Prix Nobel ou Oscar d’Hollywood ?
L’attribution du Prix Nobel de la paix à Al Gore et à l’équipe scientifique consultante de l’ONU sur le réchauffement climatique (le GIEC) a suscité un concert de louanges quasi-unanimes. Elle n’a fait qu’une victime : la cause de la paix.
Certes, tout est dans tout, à long terme la maîtrise du climat devrait favoriser le développement harmonieux de l’humanité. Mais, à ce compte-là, les lauréats des prix de médecine, de physique, voire de l’économie en méritaient autant. D’autant que les moyens à mettre en œuvre pour contraindre les pays récalcitrants à réduire les émissions de gaz à effet de serre, la déforestation, le gaspillage de l’eau et des matières premières, favoriseront-ils les relations pacifiques entre les communautés humaines ? Rien n’est moins sûr.
La science est une chose, la paix en est une autre. C’est ce que montre la vie de Nobel lui-même : les découvertes scientifiques sont moralement neutres – elles peuvent servir indifféremment la cause de la paix ou celle de la guerre. Et c’est pourquoi existe un prix Nobel de la paix, distinct des prix scientifiques et littéraires.
Or, malheureusement, par rapport aux aléas climatiques, en ce début du XXIe siècle, la guerre reste un fléau bien plus meurtrier dans l’immédiat, bien plus menaçant pour l’avenir, et qui, lui, dépend exclusivement de l’action humaine. Sous une forme ou sous une autre, elle n’épargne aucun continent. De l’Afghanistan au Darfour, de la Colombie à la Somalie, de l’Irak au Sri Lanka, elle ensanglante des dizaines de pays, et 90% de ses victimes sont les populations civiles. Il y a treize ans, le génocide rwandais a ému l’opinion mondiale, à juste titre, mais, depuis, la guerre civile congolaise, étendue à tous les pays voisins, a tué 5 millions de personnes dans l’indifférence médiatique. La menace des armes d’apocalypse, que l’on croyait disparue avec la fin de la guerre froide, a resurgi en Corée du Nord, en Iran, puis avec le projet de bouclier antimissile américain, avec les expériences anti-satellites de la Chine, et même des pays traditionnellement pacifiques comme le Brésil évoquent la possibilité de se doter de sous-marins nucléaires. Dans ce monde-là, dans ce moment-là, est-il vraiment urgent d’abandonner la défense de la cause de la paix ?
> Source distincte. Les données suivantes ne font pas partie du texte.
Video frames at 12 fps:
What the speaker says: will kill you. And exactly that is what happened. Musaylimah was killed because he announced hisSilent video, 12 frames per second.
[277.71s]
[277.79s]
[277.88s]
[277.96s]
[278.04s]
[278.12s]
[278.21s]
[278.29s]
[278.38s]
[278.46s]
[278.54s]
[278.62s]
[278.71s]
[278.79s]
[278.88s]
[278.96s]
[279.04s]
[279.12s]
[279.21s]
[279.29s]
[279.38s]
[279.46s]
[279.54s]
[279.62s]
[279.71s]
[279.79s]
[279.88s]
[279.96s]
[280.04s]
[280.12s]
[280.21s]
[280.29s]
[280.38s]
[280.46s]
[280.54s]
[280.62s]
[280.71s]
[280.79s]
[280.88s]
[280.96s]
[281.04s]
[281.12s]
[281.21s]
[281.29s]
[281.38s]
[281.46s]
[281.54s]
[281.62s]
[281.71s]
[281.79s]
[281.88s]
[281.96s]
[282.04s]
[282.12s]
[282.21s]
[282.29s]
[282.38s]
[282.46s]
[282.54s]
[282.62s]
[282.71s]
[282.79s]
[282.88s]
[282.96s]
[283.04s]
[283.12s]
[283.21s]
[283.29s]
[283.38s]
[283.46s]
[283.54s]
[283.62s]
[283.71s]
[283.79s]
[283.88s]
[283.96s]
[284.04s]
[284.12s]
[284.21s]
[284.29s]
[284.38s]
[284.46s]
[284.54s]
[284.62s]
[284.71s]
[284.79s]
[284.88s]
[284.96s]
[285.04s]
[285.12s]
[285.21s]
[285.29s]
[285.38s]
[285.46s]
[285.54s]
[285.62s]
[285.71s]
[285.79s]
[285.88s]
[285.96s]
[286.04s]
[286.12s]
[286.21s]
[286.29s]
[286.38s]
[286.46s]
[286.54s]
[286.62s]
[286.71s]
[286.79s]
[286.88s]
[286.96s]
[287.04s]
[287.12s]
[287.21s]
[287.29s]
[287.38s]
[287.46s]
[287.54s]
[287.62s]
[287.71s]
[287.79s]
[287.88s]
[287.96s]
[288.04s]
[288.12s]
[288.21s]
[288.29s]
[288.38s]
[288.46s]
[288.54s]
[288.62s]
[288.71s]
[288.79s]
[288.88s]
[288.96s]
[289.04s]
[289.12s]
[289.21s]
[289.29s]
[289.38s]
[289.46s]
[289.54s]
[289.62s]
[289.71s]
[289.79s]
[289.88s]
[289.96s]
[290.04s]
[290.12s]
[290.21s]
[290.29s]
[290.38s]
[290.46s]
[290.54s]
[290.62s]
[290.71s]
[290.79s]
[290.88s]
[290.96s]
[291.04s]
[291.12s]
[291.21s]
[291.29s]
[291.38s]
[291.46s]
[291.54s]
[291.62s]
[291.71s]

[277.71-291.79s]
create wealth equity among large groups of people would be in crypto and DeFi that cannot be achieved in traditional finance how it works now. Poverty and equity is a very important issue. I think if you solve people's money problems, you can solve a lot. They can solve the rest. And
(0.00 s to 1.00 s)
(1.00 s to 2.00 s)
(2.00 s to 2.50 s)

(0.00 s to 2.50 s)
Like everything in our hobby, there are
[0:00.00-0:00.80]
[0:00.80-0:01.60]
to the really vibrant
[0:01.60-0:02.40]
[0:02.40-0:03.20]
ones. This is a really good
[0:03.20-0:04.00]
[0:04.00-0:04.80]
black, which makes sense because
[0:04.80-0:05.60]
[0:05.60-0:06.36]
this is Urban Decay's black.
Cet épisode devrait conduire le comité Nobel à repenser son action. Quand on voit la liste des Nobel de la paix décernée depuis l’origine, et même dans la période récente, on est frappé par le nombre de noms restés inconnus, ou manifestement distingués pour une commodité politique immédiate : les vrais faiseurs de paix y sont, hélas, l’exception. Pour ne prendre que deux exemples, comment se fait-il qu’aucun des pères de la construction européenne, ou au moins l’une des institutions de l’Union, n’ait jamais été distingué, alors qu’il s’agit sans doute de la plus extraordinaire œuvre de paix de toute l’histoire de l’humanité ? Plus récemment, comment les hommes et les institutions qui ont mis fin à la guerre civile congolaise évoquée plus haut ont-ils pu être ignorés du jury scandinave ?
L’affaire conduit aussi à une suggestion évidente : pourquoi ne pas créer un Nobel de l’écologie ? Déjà en 2004, la Kenyane Wangari Maathai avait obtenu le Nobel de la paix pour son beau travail de militante écologiste. Les promoteurs du protocole de Kyoto, les pionniers des biocarburants, les recherches sur le piégeage du carbone ou la voiture propre, les travaux de l’équipe du GIEC auraient pu, à bon droit, être récompensés à ce titre. Avec plus de raison que le bruyant Al Gore, dont le film spectaculaire contient de grossières erreurs scientifiques, comme le rappelait récemment Alain Duhamel.
Honorons donc chacun selon ses mérites : le spectacle hollywoodien par des Oscars médiatiques, les travaux scientifiques par une reconnaissance mondiale prestigieuse, et les hommes de paix comme les plus rares et les plus méritoires bienfaiteurs de l’humanité.
Alain Lamassoure, le 16 octobre 2007.